Records for processing:

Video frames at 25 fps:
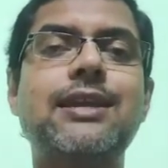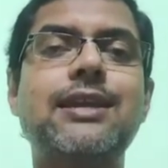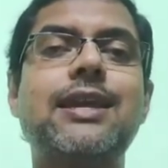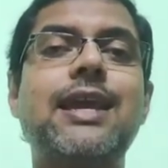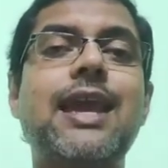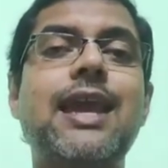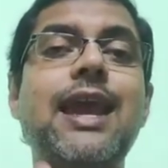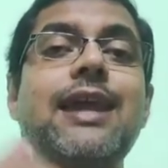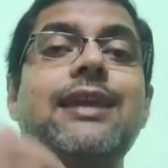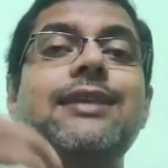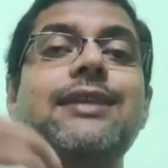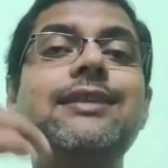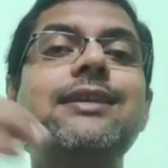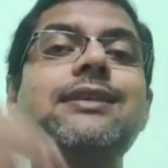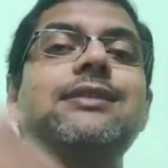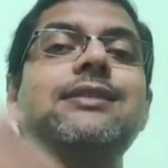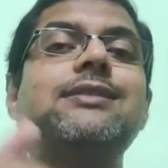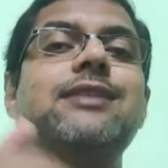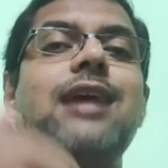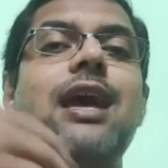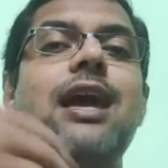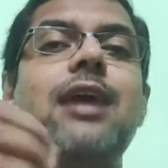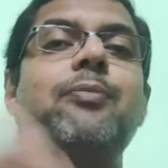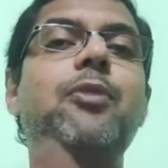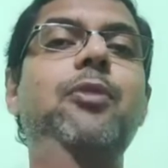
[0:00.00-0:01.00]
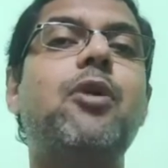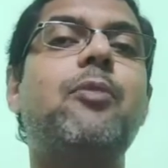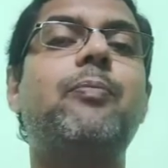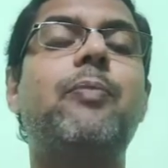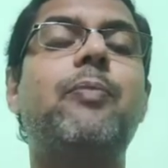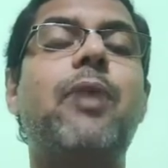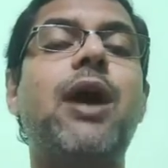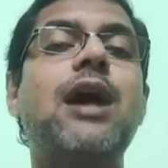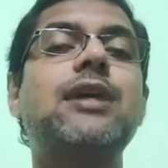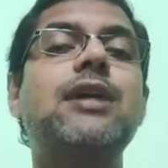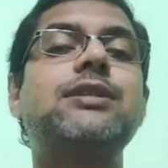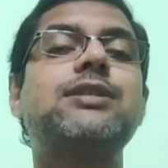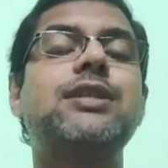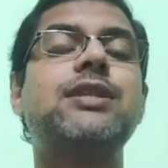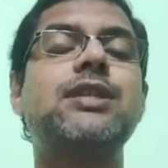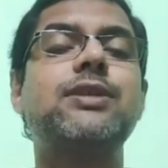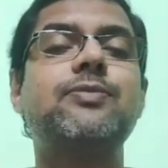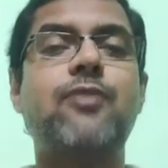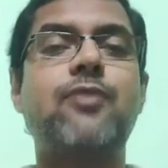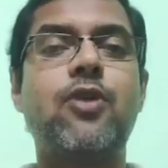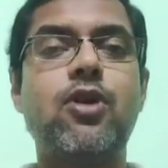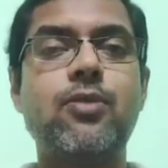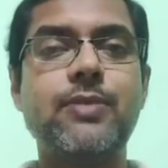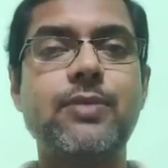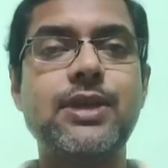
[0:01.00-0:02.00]
get this type of vast
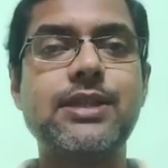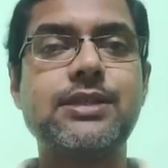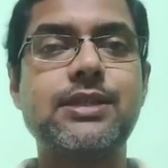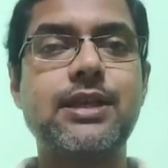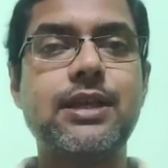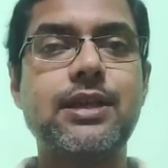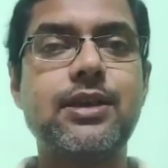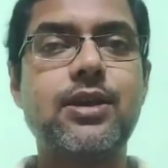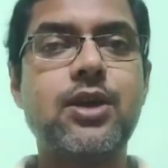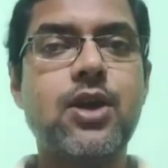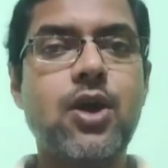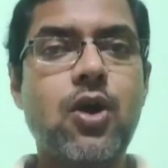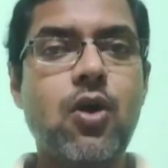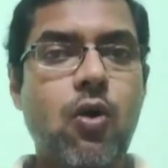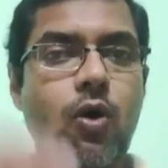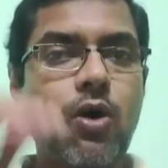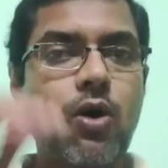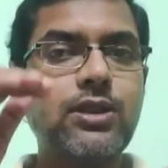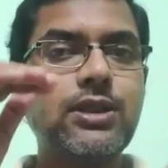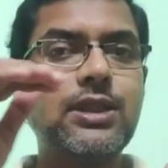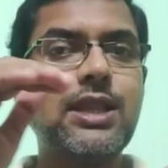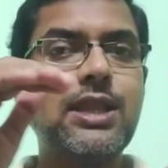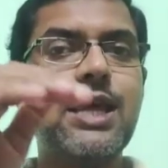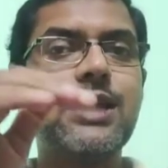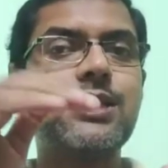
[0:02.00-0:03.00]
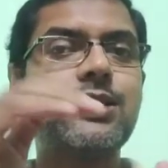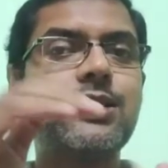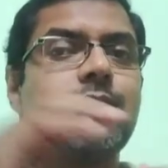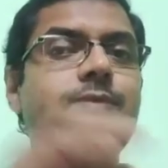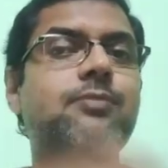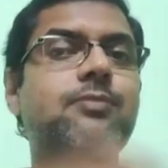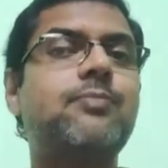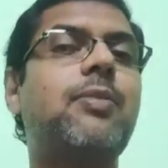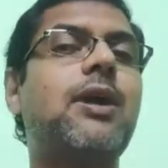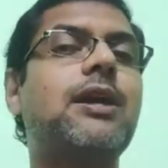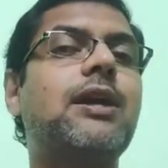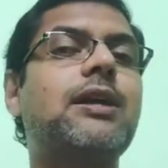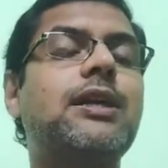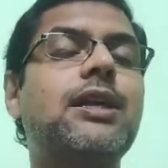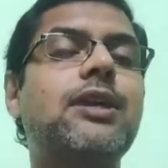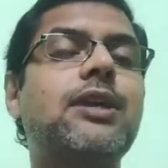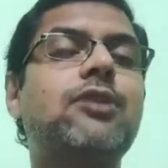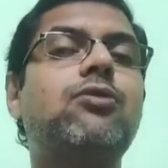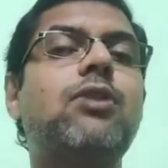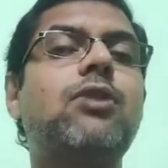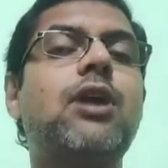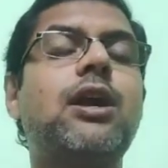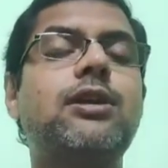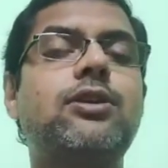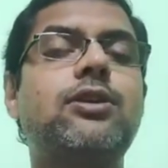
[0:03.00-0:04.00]
information on this
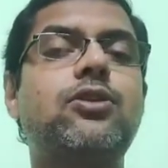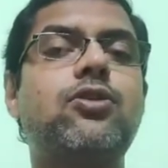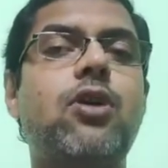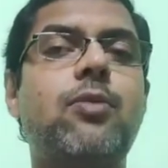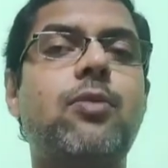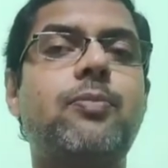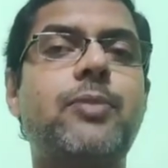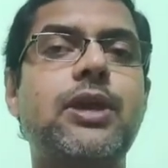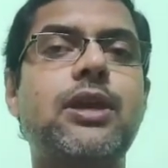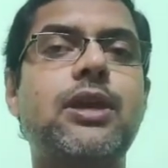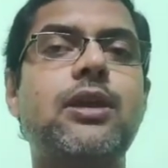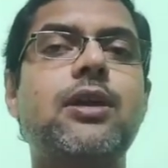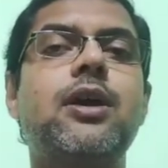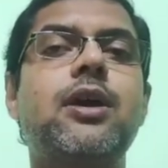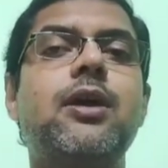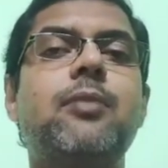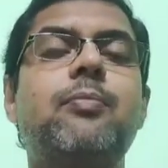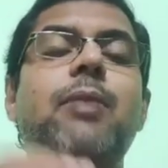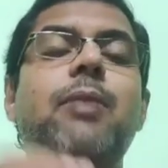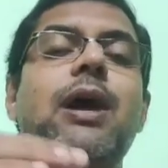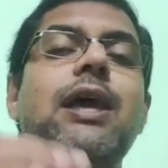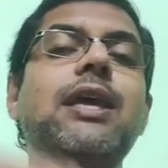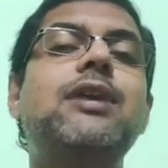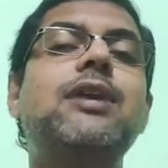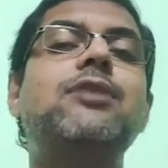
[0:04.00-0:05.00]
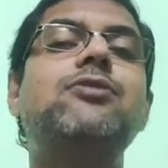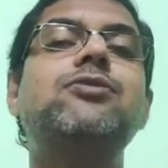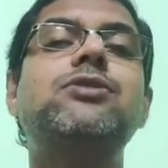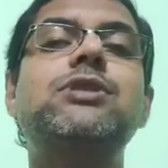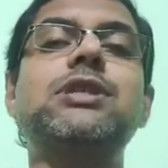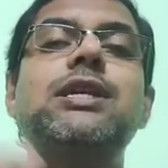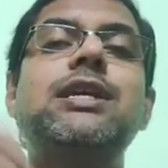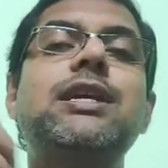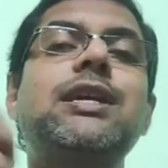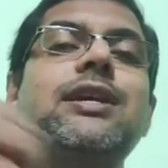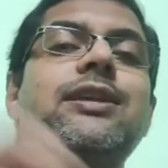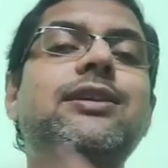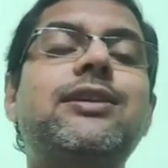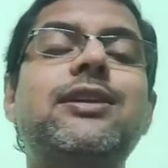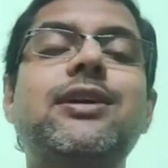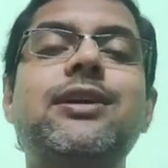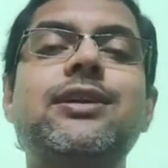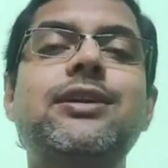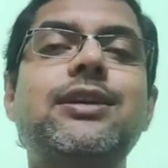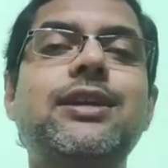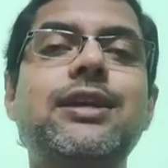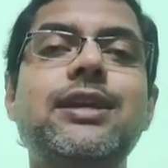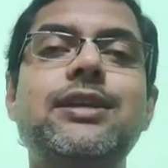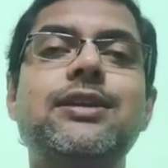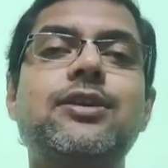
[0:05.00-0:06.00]
particular topic by using
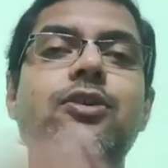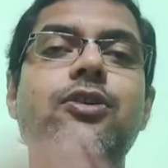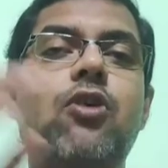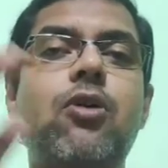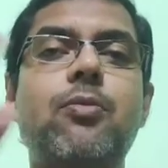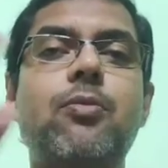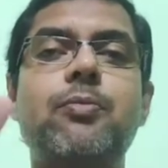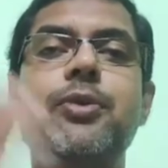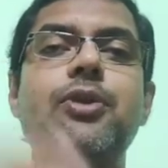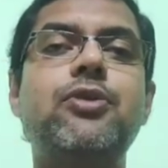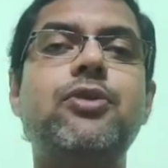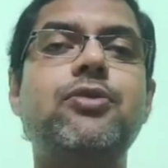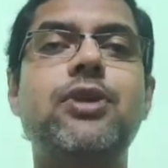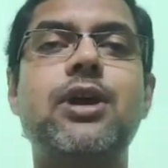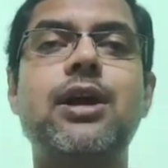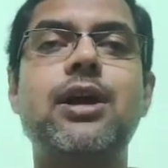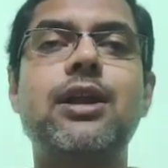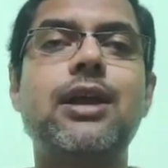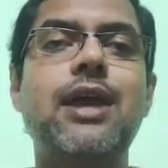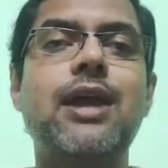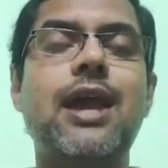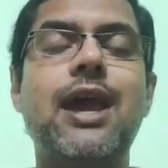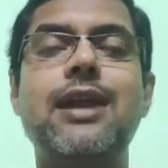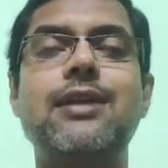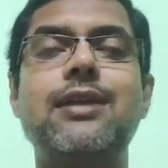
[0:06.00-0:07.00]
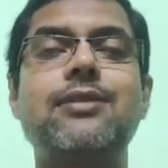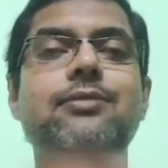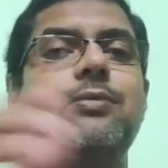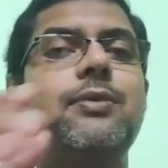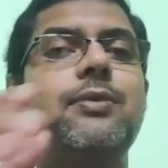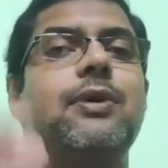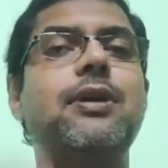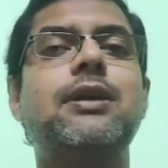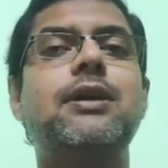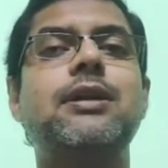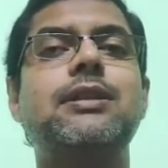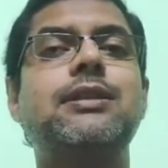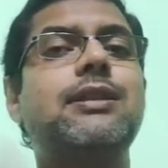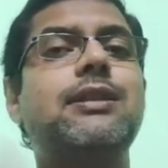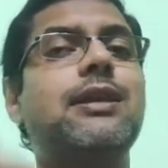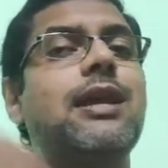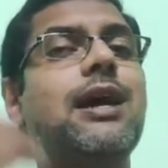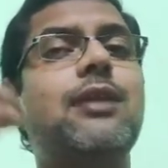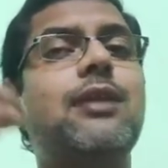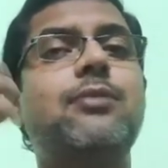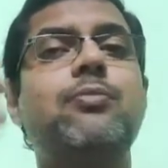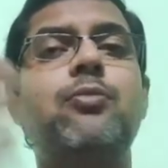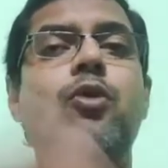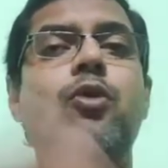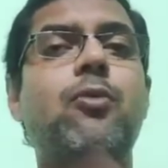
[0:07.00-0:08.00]
internet, computer, and
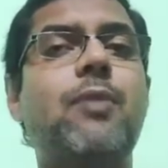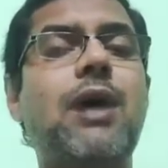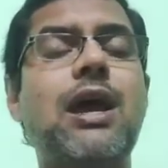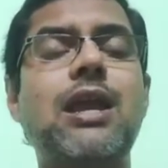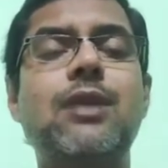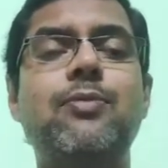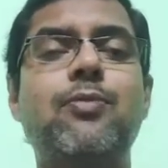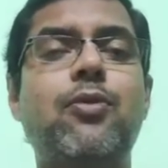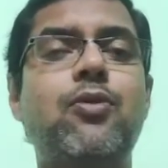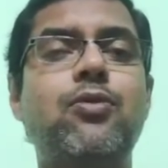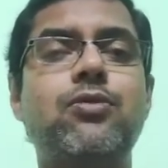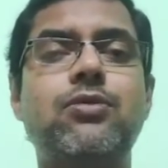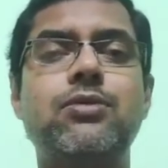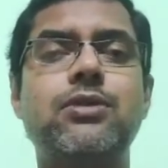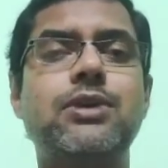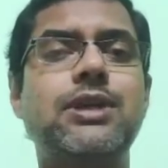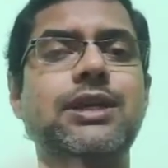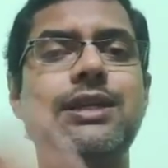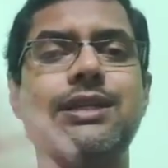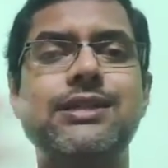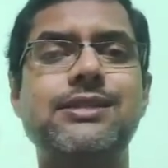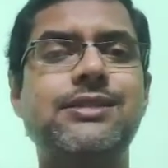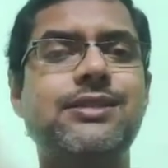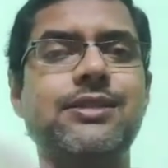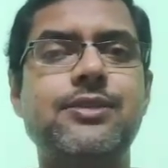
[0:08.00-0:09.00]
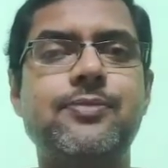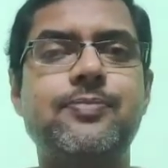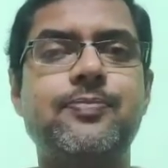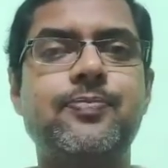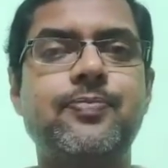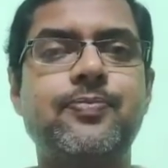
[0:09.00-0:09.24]
their mobile phone, etc.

Work task: What is needed is an exact repeat of the records, with every picture left out.

Output below:
Video frames at 25 fps:
[0:00.00-0:01.00]
[0:01.00-0:02.00]
get this type of vast
[0:02.00-0:03.00]
[0:03.00-0:04.00]
information on this
[0:04.00-0:05.00]
[0:05.00-0:06.00]
particular topic by using
[0:06.00-0:07.00]
[0:07.00-0:08.00]
internet, computer, and
[0:08.00-0:09.00]
[0:09.00-0:09.24]
their mobile phone, etc.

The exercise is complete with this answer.